As the majority of the Minnesota Supreme Court pointed out, the issue before the court was foreseeability. Is it foreseeable that a doctor who controls admission into a hospital could harm a patient by negligently denying admission? How can the answer be anything but, “yes”?
Do not read this to mean that we think Dr. Dinter was negligent. We have no idea. We have not seen any evidence or heard any testimony. The question before the Minnesota Supreme Court, however, is not case-specific. The question is whether a doctor, whose job is to be a hospital admission gate-keeper, can be held liable for professional negligence if he deviates from the standard of care and, as a result, another person suffers injury (or death).
Justice Anderson’s dissent gets into the weeds and details of communications between the nurse and the doctor (see here, page 1-2 of the dissent, pages 20-21 of the PDF) portraying a muddy and complicated scenario. This makes readers very sympathetic to Dr. Dinter but misses the point. The case is before the Minnesota Supreme Court on a legal issue, not to spin the facts and supplant a jury’s decision as to the facts.
Justice Anderson’s dissent continues:
[T]he record contains no evidence from which we can infer that it was reasonably foreseeable to [the hospitalist] that [the nurse’s] single phone call and limited disclosure of information regarding [the nurse’s] patient would be determinative in preventing further care for Warren, including hospitalization, if that is what the professional who was actually treating Warren—[the nurse] —deemed necessary for her patient…[I]t is objectively unreasonable to pin on [the hospitalist] the foreseeability of harm to Warren.
(See here, page 5 of the dissent, page 24 of the PDF)
In other words, it seems that the issue with Justice Anderson (and, perhaps the AMA), is that the nurse, the person who is directly and personally interacting with the patient should be the one responsible. If the doctor, who does not have the benefit of personal contact, made a bad call, the responsibility rested solely on the nurse to seek other avenues toward admission of the patient to a hospital.
This seems to us like a boss, denying an underling’s request about a third-party, resulting in a bad outcome for the third-party, and then faulting the underling for the bad outcome and arguing that the boss cannot be liable because the boss never even met the third party.
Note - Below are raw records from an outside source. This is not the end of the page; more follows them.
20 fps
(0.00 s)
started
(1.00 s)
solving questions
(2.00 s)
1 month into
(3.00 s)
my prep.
This defense, in a particular case, and maybe in this case, could have merit. It depends on the details, the facts. As a general matter, however, it would seem imprudent and unjust to insulate “the boss” from liability because he or she “never even met” the third party.
In the end, we agree with Justice Anderson’s dissent when we says, “Factually, the court’s analysis is not complicated” (see here, page 4 of the dissent, pages 23 of the PDF) We disagree with Justice Anderson’s dissent, however, because we think that the court’s analysis is not only uncomplicated but is also correct.
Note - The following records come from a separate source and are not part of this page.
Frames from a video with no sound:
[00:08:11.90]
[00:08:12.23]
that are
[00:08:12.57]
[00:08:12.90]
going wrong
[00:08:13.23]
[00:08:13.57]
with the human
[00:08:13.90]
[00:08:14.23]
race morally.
DISCLAIMER: Given the outcry by the A.M.A., by doctors, and by the medical malpractice defense bar, we recognize that we might have a fundamental misunderstanding of the underlying realities in the healthcare community with regard to the division and allocation of duties and responsibilities as between and among “hospitalists,” “treating healthcare providers,” “nurses,” and, for all we know, several other professional decision-makers. Maybe the Supreme Court’s decision is truly disastrous. We, and, in fact, the Minnesota Supreme Court or any other legal commentators or decision-makers, are often hobbled in our decision-making, by our relatively narrow and uninformed perspectives. Fortunately for our medical community, it has many avenues to remedy a disaster, when it really faces one.